* * *
В дальнейшем русло окончательно раздвоилось. Я никогда не отрекался от критики, особенно в том ее повороте, где главное — понять и истолковать художника, сделаться его рефлектирующим двойником. Ну, если не сделаться, то хоть на шаг- другой приблизиться к такой идеальной позиции. Конечно, при условии, что мир этого художника каким-то образом способен резонировать с твоим собственным.
В живом, сейчас возникающем искусстве есть обаяние, против которого трудно устоять. Самый вид мастерской, ее запахи, возможность осторожно взять в руки свежий отпечаток, обнюхивать, сантиметр за сантиметром, только что законченную живопись — все это провоцирует особого рода профессиональное возбуждение, предчувствие духовного события, неопределенный поначалу гул, возвещающий о приближении понимания. Не всякий раз понимание дается в руки сразу, мешают, застилают поле зрения прежние модели и прежние перевоплощения, надо сочетать верность себе с протеической способностью к переменам интеллектуальной и эмоциональной настройки. Этого рода критика может обойтись одной только профессиональной техникой, высоким — я ничего не хочу сказать плохого, да, высоким — ремеслом. Но если всерьез, то для нее требуется искусство раздвоения: оставаясь в зрительном зале, ты в то же время актерствуешь, играешь за художника — и это, если следовать известному разделению, актерство не столько представления, сколько переживания. Затем, уже за столом, надо собрать слова и выстроить текст.

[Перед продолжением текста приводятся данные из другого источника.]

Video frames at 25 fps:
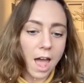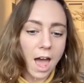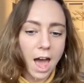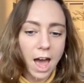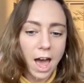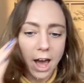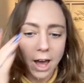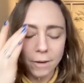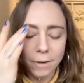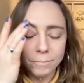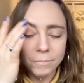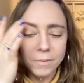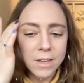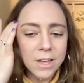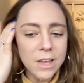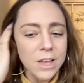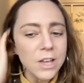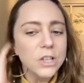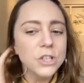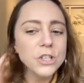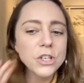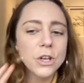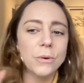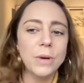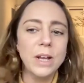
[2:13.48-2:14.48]

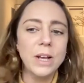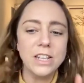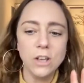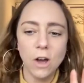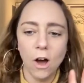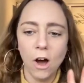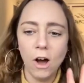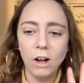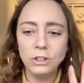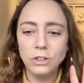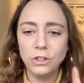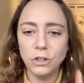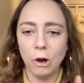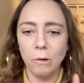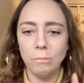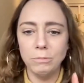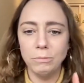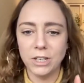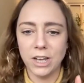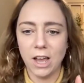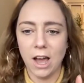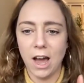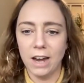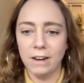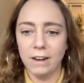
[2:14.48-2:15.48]
So it's our job
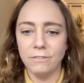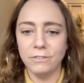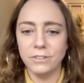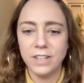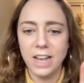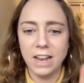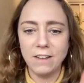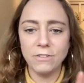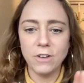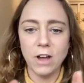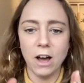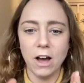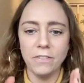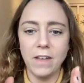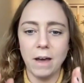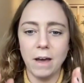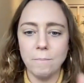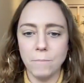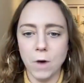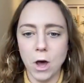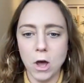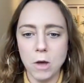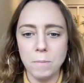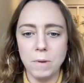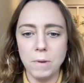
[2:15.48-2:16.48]
to kind of safeguard that
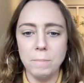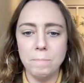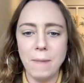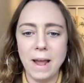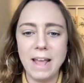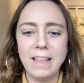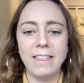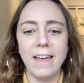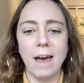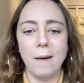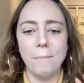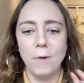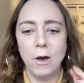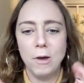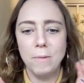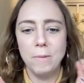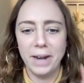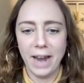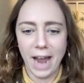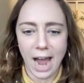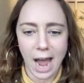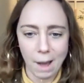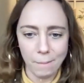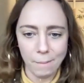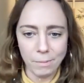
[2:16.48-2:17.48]
moment, make that moment
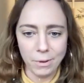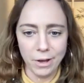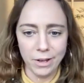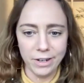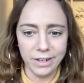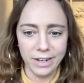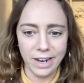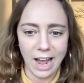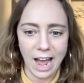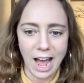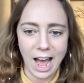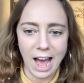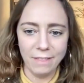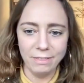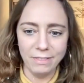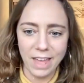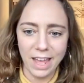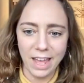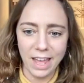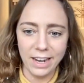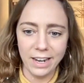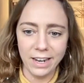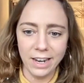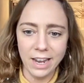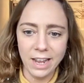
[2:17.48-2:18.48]
happen, and
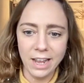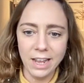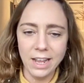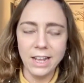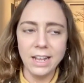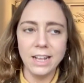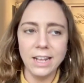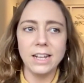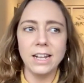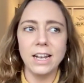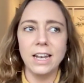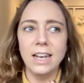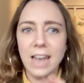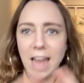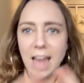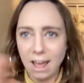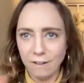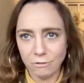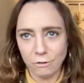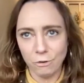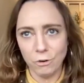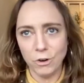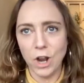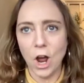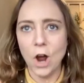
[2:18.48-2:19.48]
then let
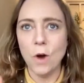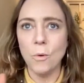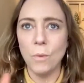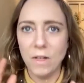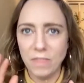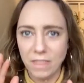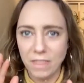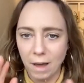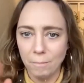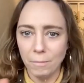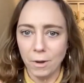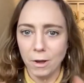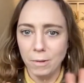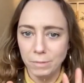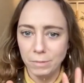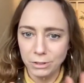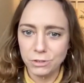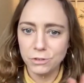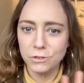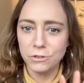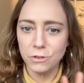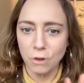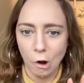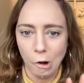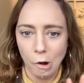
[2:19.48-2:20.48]
everyone know when that moment
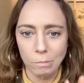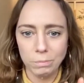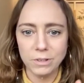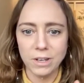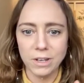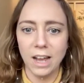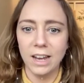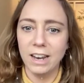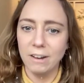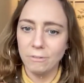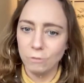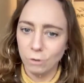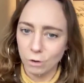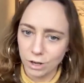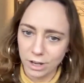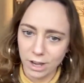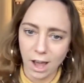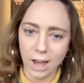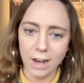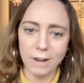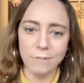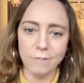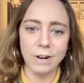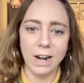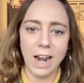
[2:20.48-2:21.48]
stopped and everyone can
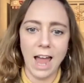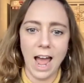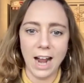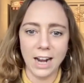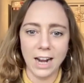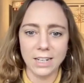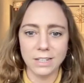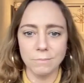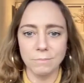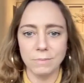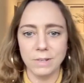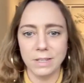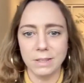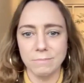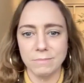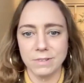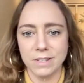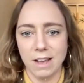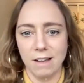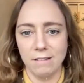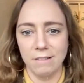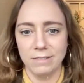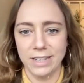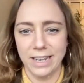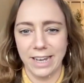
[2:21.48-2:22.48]
kind of relax and be
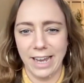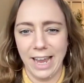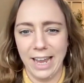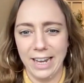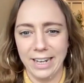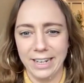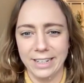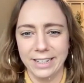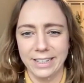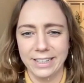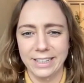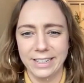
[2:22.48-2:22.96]
themselves again.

Примерно так были сделаны книжки — альбомы о художниках, о которых можно сказать, что они стали в большей или меньшей степени моими, — о Виве Толли, Николае Кормашове, Пеетере Уласе, Гюнтере Рейндорфе, статьи — жаль, что не книжки — о Юри Арраке, Малле Лейс… Там есть достойные места.
Но реалии времени были жесткие, говорить только о лучшем было бы нечестно. Много жизни было потрачено зря, безо всякой пользы для себя и для кого бы то ни было. Почетное место среди дел этого рода заняло участие в издании многотомной «Истории искусства народов СССР».

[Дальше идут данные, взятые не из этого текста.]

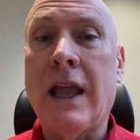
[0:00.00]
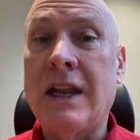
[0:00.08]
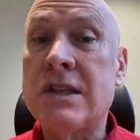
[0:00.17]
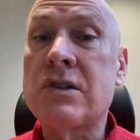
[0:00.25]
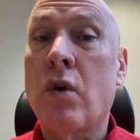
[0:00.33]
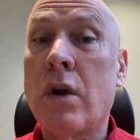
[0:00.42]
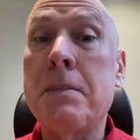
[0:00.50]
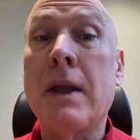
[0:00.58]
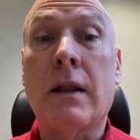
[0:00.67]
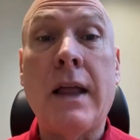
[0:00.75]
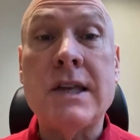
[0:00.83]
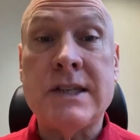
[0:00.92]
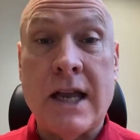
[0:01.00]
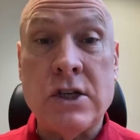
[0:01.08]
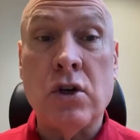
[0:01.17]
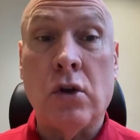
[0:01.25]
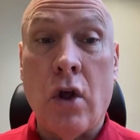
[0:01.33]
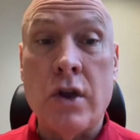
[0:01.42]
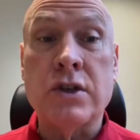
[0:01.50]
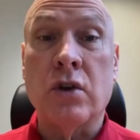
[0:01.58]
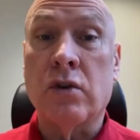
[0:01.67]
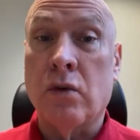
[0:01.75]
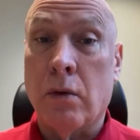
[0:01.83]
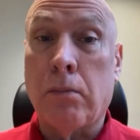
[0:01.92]
and it's going to be a class action
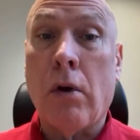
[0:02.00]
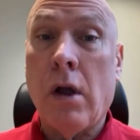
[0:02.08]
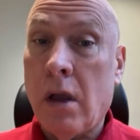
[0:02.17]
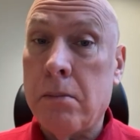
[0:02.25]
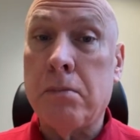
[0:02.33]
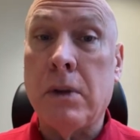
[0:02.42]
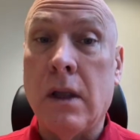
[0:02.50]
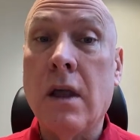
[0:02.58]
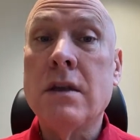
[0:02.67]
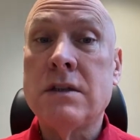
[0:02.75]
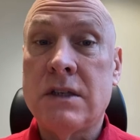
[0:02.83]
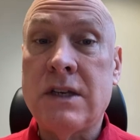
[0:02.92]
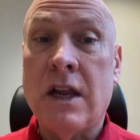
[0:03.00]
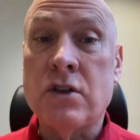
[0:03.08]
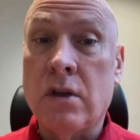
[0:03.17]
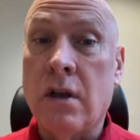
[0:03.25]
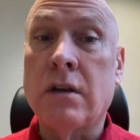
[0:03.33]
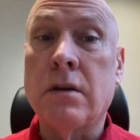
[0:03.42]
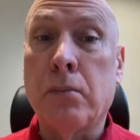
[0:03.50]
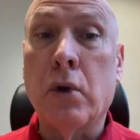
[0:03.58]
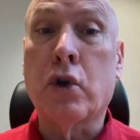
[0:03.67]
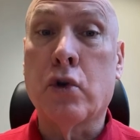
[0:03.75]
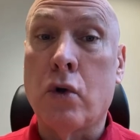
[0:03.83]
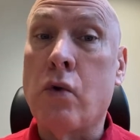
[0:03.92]
lawsuit that would probably be substantial enough to
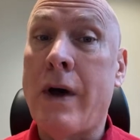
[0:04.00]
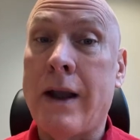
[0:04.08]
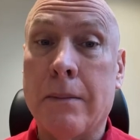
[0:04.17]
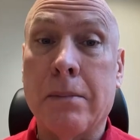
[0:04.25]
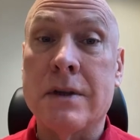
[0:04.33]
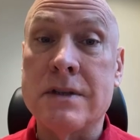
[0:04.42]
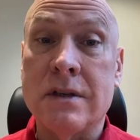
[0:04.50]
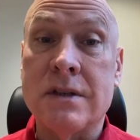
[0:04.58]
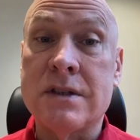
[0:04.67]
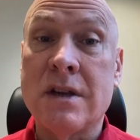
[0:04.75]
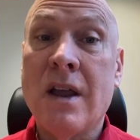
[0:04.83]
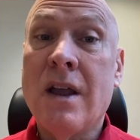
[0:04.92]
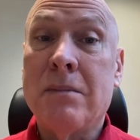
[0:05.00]
put Google out of business,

Каким образом я стал представлять Эстонию в редакционной коллегии этого издания, как я туда попал — не могу вспомнить. Помню, как наш институт известили об этой идее, зародившейся в недрах Академии художеств СССР, как прислали для обсуждения проспект будущего издания, помню, как в Москве было созвано совещание для обсуждения проспекта — я там был и о чем-то выступал. Скорей всего, наша кафедра, с которой сносилась Академия, поручила дело мне, поскольку я лучше всех других владел языком «межнационального общения». А далее — я уже там, со всеми обязанностями, проблемами и приключениями, которые из этого следовали.
Лучше бы эта чаша меня миновала. Но — что было, то было, а кое-что, может, и следует сохранить, если не для поучения, то хотя бы для памяти и для пресечения возможного исторического вранья. Перефразируя коллегу Джорджо Вазари, любившего говорить красно, — чтобы вырвать хоть что-нибудь из прожорливой пасти времени.
Замысел монументальной истории был абсурдным изначально. Будущие «народы СССР» принадлежали к различным культурным ареалам, некоторые сложились в этнокультурные общности раньше, другие позже, между ними в прошлом было иногда мало сходного, а то и вовсе ничего. Если бы культуры могли себя прогнозировать на века и тысячелетия вперед и предвидели в дальнем будущем свое вхождение в единое культурное целое «советский народ», как выяснилось — эфемерное, стрела их развития была бы ориентирована иначе. Но футурологическая прозорливость никогда не была сильной стороной культурного самосознания. В одном и том же XV в. в Самарканде возводили медресе Улугбека, в Москве Аристотель Фиораванти, проектируя Успенский собор, приспосабливал ренессансное пространственно — объемное мышление к требованиям владимирской архитектурной традиции, а в Вильнюсе поднималась позднеготическая церковь св. Анны. Ни подданные хана, ни подданные Ивана III, ни подданные Ягеллонов никак не могли предвидеть, что их дальние потомки станут народами СССР. «Искусство народов СССР» как некое историческое целое было очередным продуктом идеологического мифотворчества, у изобретенной истории на самом деле не было единого предмета. Она была обречена стать механической суммой рядоположных историй, каковой и стала.
Иначе говоря, тень советского единства была отброшена в прошлое — вплоть до каменного века. Но туда же были отброшены тени советских разграничений. Не было, кажется, ни одного заседания редколлегии, где не разгорался бы спор между представителями Литвы и Белоруссии — ведь надо было по справедливости разделить наследие тех времен, когда политическая и этническая карта этих мест выглядела иначе. Каждая республика перетягивала памятники в свою историю. Хорошо еще, что не были советскими республиками в те времена, скажем, Польша, или ГДР, или даже Австрия — в противном случае дележ был бы еще более драматическим.